=== Begin Enclosure ===
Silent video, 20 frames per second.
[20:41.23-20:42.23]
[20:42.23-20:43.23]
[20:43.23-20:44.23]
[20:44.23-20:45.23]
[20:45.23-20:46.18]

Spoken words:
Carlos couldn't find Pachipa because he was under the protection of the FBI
=== End Enclosure ===
=== Begin Enclosure ===
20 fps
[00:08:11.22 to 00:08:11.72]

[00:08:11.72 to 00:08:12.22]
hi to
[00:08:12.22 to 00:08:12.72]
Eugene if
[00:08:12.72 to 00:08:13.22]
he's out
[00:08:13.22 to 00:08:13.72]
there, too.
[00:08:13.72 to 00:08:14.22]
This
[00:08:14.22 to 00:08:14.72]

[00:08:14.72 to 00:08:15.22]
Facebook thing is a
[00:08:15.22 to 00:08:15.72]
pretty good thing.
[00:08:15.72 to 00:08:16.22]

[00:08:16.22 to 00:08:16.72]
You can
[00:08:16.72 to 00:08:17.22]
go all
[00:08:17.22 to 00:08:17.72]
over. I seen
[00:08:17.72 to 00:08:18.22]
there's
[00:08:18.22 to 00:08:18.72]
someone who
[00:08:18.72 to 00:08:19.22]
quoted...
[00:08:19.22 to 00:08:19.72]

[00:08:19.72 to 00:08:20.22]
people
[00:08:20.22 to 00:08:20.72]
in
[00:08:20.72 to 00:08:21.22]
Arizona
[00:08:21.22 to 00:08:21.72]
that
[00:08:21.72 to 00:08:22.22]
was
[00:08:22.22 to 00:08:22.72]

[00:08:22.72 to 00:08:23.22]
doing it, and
=== End Enclosure ===
> YOUR GOAL:
Please return the lines above that run from the line containing "[00:08:15.22 to 00:08:15.72]" to the line containing "[00:08:22.22 to 00:08:22.72]", inclusive, exactly and with no other lines.

> EXPECTED ANSWER:
[00:08:15.22 to 00:08:15.72]
pretty good thing.
[00:08:15.72 to 00:08:16.22]

[00:08:16.22 to 00:08:16.72]
You can
[00:08:16.72 to 00:08:17.22]
go all
[00:08:17.22 to 00:08:17.72]
over. I seen
[00:08:17.72 to 00:08:18.22]
there's
[00:08:18.22 to 00:08:18.72]
someone who
[00:08:18.72 to 00:08:19.22]
quoted...
[00:08:19.22 to 00:08:19.72]

[00:08:19.72 to 00:08:20.22]
people
[00:08:20.22 to 00:08:20.72]
in
[00:08:20.72 to 00:08:21.22]
Arizona
[00:08:21.22 to 00:08:21.72]
that
[00:08:21.72 to 00:08:22.22]
was
[00:08:22.22 to 00:08:22.72]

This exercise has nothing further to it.